I am new to TinkerPop (and graph databases in general) and am trying to replace a (somewhat broken) relational model with a graph. I have come to point where I am struggling to understand how to tackle the problem of collapsing two partitions into one (in fact I would say that I am struggling to understand if that is even something that makes sense).
I tried coming up with an example to illustrate what I would like to do: I am starting with two partitions, but am trying to collapse them together into a single partition.
graph = TinkerFactory.createModern()
g = graph.traversal()
g.V().property('_partition', 'modern')
g.E().property('_partition', 'modern')
socialStrategy = PartitionStrategy.build().partitionKey("_partition").writePartition("social").readPartitions("social").create()

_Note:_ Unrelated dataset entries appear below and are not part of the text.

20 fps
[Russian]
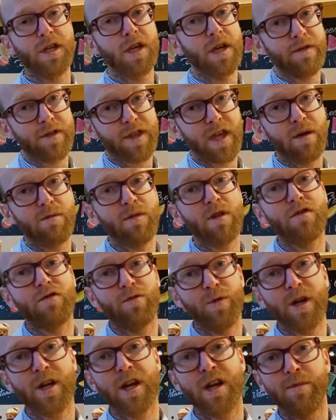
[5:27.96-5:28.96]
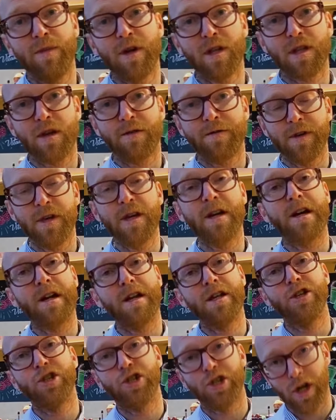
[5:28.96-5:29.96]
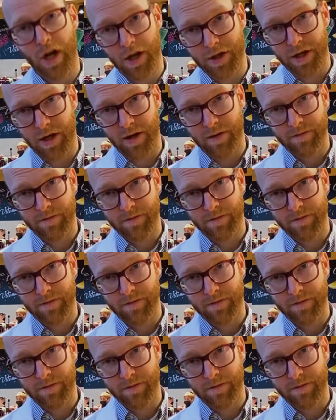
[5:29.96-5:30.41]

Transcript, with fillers: и витаминов, микроэлементов, и клетчатки.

gS = graph.traversal().withStrategies(socialStrategy)
gS.addV('person').property('name', 'marko').property('email', 'marko@markor***.com').as('marko').
addV('person').property('name', 'stephen').property('twitter', '@spmall***').

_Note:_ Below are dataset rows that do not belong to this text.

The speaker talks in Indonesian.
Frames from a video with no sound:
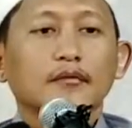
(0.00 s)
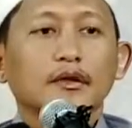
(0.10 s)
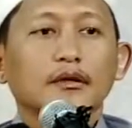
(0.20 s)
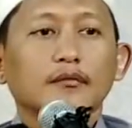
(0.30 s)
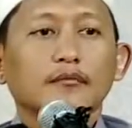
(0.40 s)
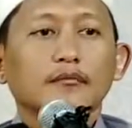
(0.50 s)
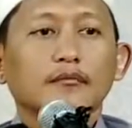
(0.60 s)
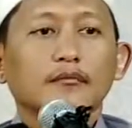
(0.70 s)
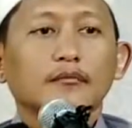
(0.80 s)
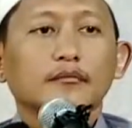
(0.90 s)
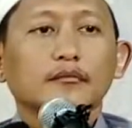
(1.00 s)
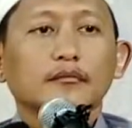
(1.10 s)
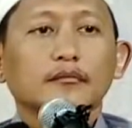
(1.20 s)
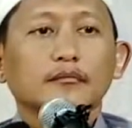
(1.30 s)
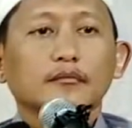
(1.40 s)
Ya.
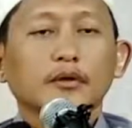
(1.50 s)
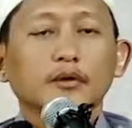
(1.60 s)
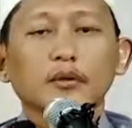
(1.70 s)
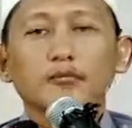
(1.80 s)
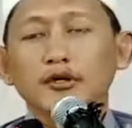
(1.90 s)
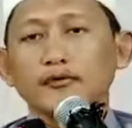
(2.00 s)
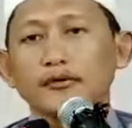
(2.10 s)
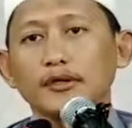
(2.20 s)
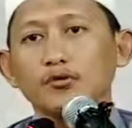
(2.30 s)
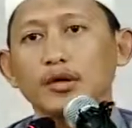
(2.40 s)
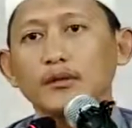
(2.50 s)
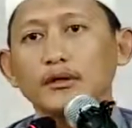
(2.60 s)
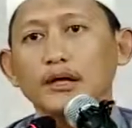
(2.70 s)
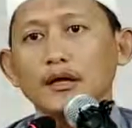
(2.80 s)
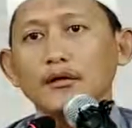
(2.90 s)
Imam Syafi'i juga
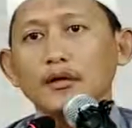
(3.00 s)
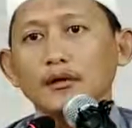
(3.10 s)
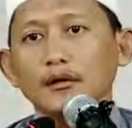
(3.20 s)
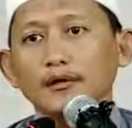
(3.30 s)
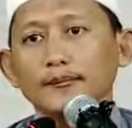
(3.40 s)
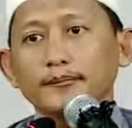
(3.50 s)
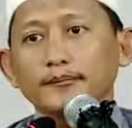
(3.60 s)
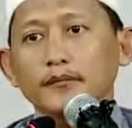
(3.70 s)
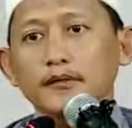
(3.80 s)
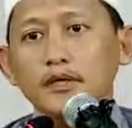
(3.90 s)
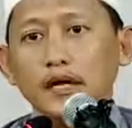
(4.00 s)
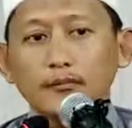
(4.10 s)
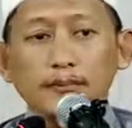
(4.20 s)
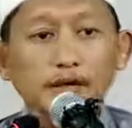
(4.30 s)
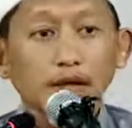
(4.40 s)
mentahdir
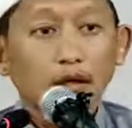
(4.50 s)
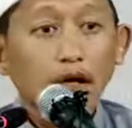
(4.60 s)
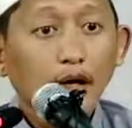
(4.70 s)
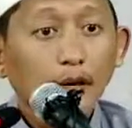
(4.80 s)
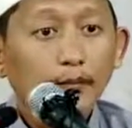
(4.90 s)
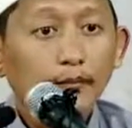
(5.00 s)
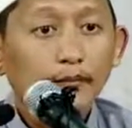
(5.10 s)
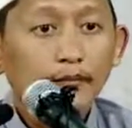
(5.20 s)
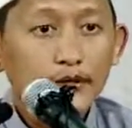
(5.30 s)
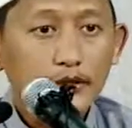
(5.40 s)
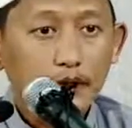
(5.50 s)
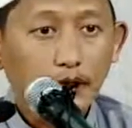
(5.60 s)
Ja'ad bin Dirham Bishr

addE('knows').from('marko')
In this example I am trying to eliminate the "social" partition and end up in the state where:
gremlin> m = g.V().has('name', 'marko').valueMap(true)

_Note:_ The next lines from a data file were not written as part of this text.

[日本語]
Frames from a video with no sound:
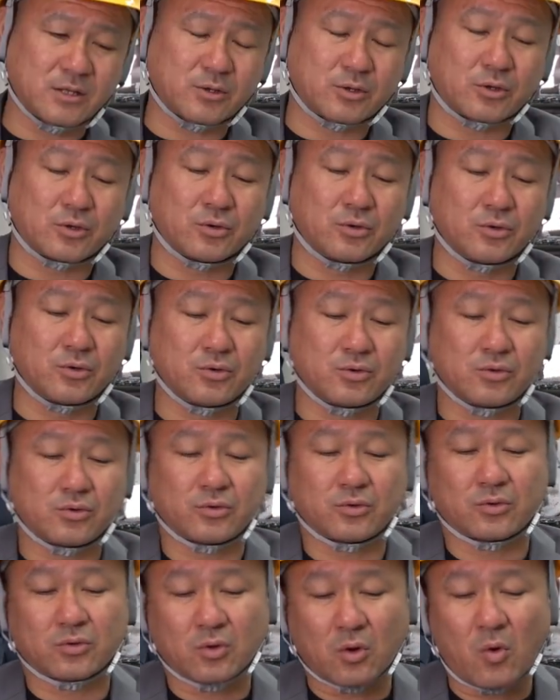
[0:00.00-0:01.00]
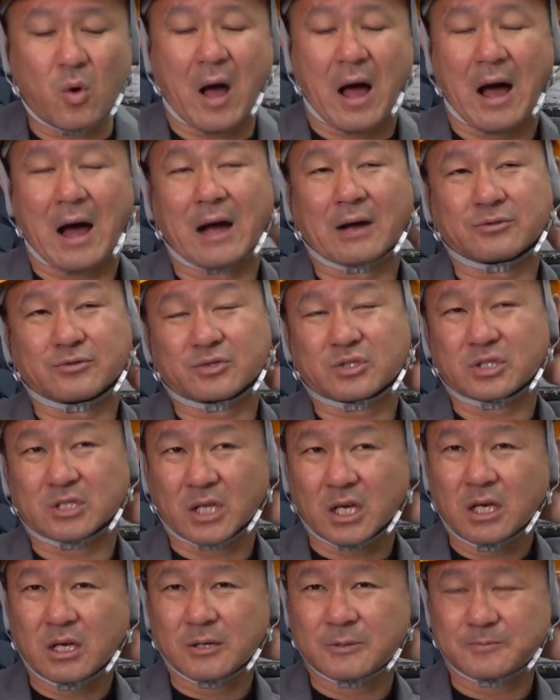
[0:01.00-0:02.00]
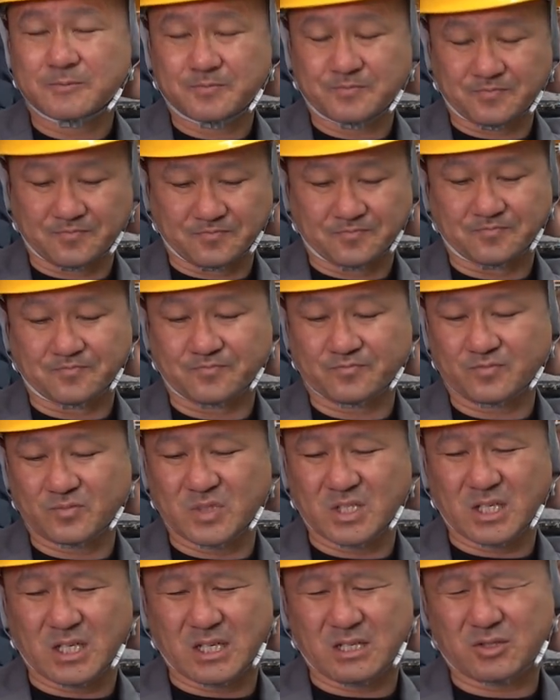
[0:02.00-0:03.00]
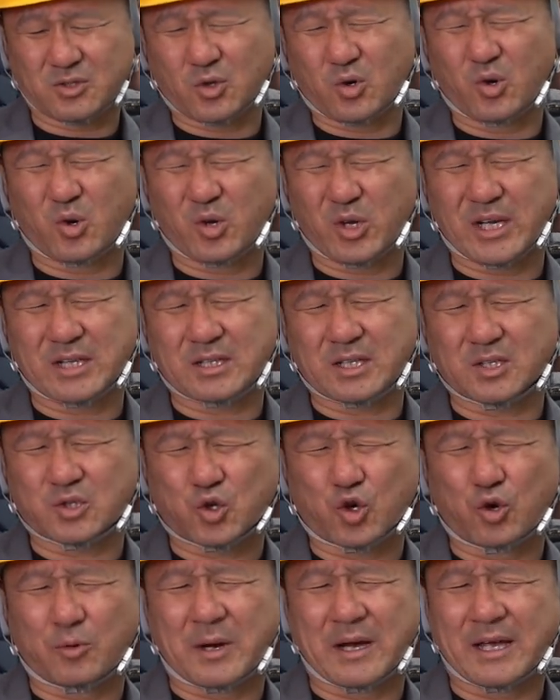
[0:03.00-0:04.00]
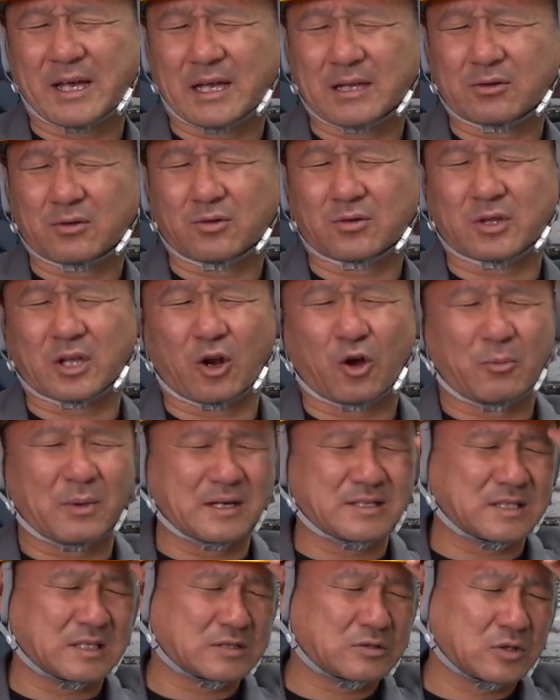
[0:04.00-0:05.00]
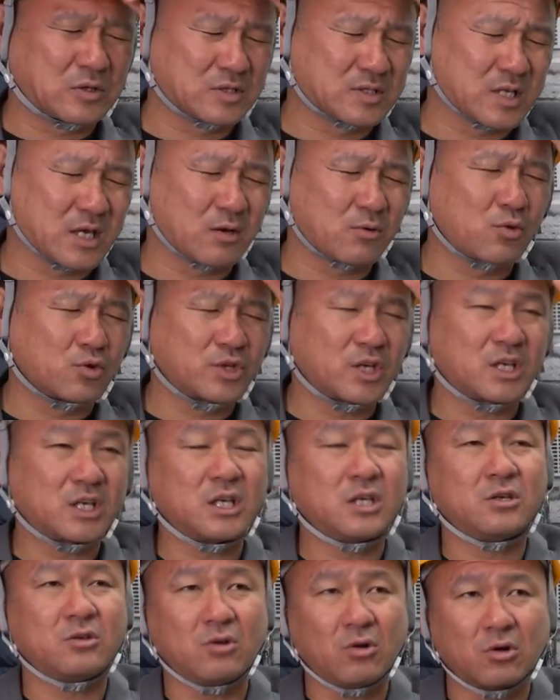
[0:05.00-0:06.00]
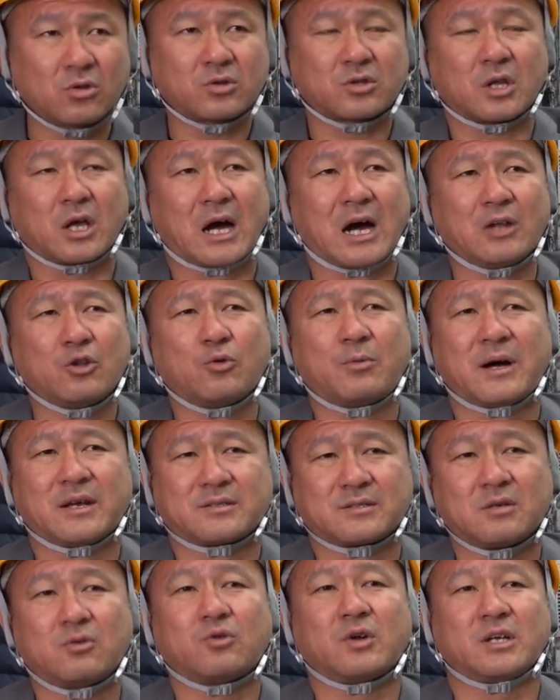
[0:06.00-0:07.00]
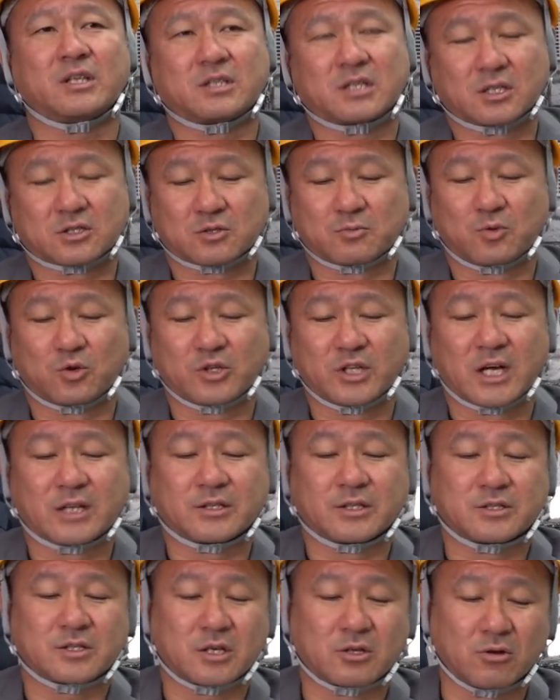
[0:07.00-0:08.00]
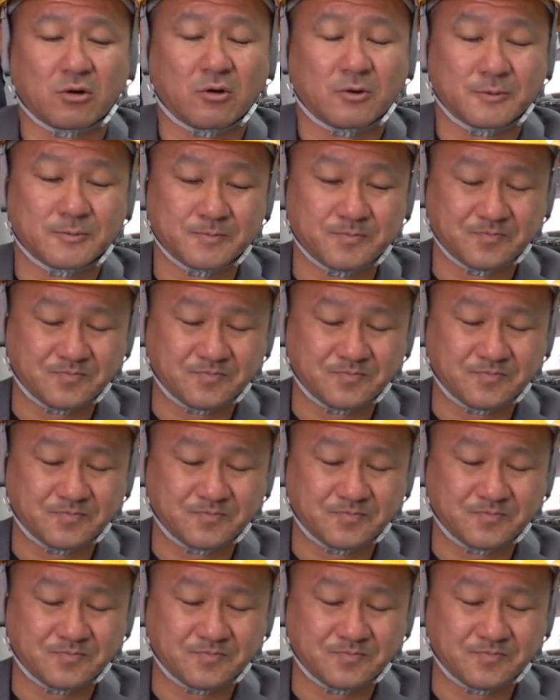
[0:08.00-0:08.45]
ていうのはあるしね。うん。で、そうやって商売やっとったらお前絶対成功できんよってアドバイスで俺は言ったつもりなんですけど、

==>[_partition:[modern],label:person,name:[marko],id:1,arg:[29],email:[marko@markor***.com]]
gremlin> g.V().has('name', 'stephen').valueMap(true)
==>[_partition:[modern],twitter:[@spmall***],label:person,name:[stephen],id:22]
gremlin> g.V().has('name', 'marko').outE('knows')
==>e[7][1-knows->2]
==>e[8][1-knows->4]
==>e[26][1-knows->22]
I'm not yet comfortable enough with the TinkerPop language to know exactly what a good approach would look like. For example, I'm not sure if this is something I should try to accomplish using multiple traversals; e.g. maybe one to find the vertices that can just have their partition value updated and one to somehow combine the properties of vertices grouped by their "name" from both partitions (which I would be at a loss to actually do). I guess this might be similar to updating the partition value on all nodes in `gS` to the new value and then going back over and cleaning up the "modern" partition?
I'm also aware that partition strategies can have multiple "read" values, so perhaps the right anwser is to just leave the structure of the graph alone and to change how I construct queries to combine the grouped vertex properties (again, I'm not sure exactly what this might look like).
Any pointers or suggestions would be greatly appreciated!